TOP : 459.鉄道の父「井上勝」
 2019/10/01 (18 ヒット)

 東京駅の丸の内側広場に、鉄道の父といわれる井上勝の銅像が立っていた。しかし現在は駅前広場の大幅改修により像は撤去されている。この像は、100年前の東京駅開業に合わせて設置されたものである。幕末の長州藩士だった井上は、1863年21歳で伊藤博文を含む5人でイギリスへ留学する。イギリスで初めて見る鉄道にほれこみ、ロンドン大学で鉄道路線造りに必要な技術や地質や土木を学んだ。5年後に帰国し明治4年29歳で鉄道寮のトップに就任する。
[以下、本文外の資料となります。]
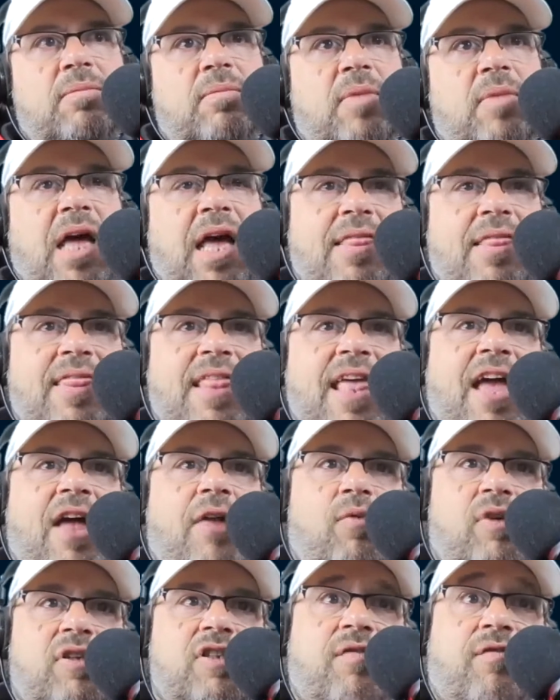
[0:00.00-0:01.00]
then
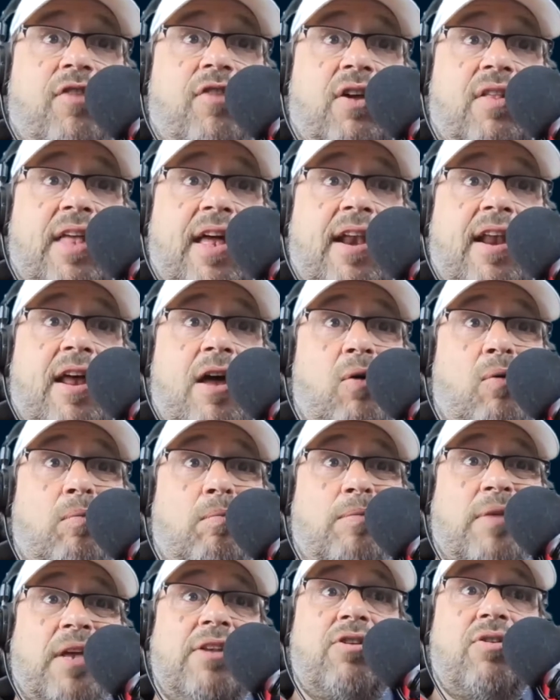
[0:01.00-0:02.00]
once you figure that out,
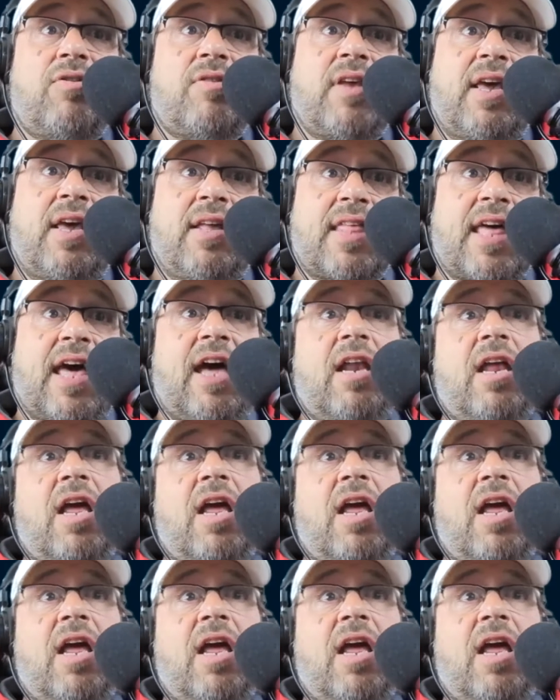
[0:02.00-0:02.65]
then you take that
明治5年の新橋―横浜間、日本初の鉄道開業に尽力する。しかし当時、全ての資材は輸入に頼っており、鉄道建設もお雇い外国人に頼らざるを得なかった。井上は日本人だけで鉄道工事ができるようにしたいと考えた。大阪に鉄道技術者養成学校をつくる。やがて関東と関西を結ぶ鉄路の検討を開始、中山道ルートと東海道ルートの2案があり、井上は中山道ルートを選択する。しかし碓氷峠が当時の機関車では無理なことが判明する。工事は碓氷峠の手前まで進めてしまっていた。急きょ東海道ルートに変更する。ただこれまでに中山道ルートで使った残りの予算でやれという条件が出される。努力を重ね、明治22年ついに東海道線650キロが開通した。厳しい予算や期日を守って実現させた。井上はヨーロッパへの鉄道視察中に病気で亡くなる。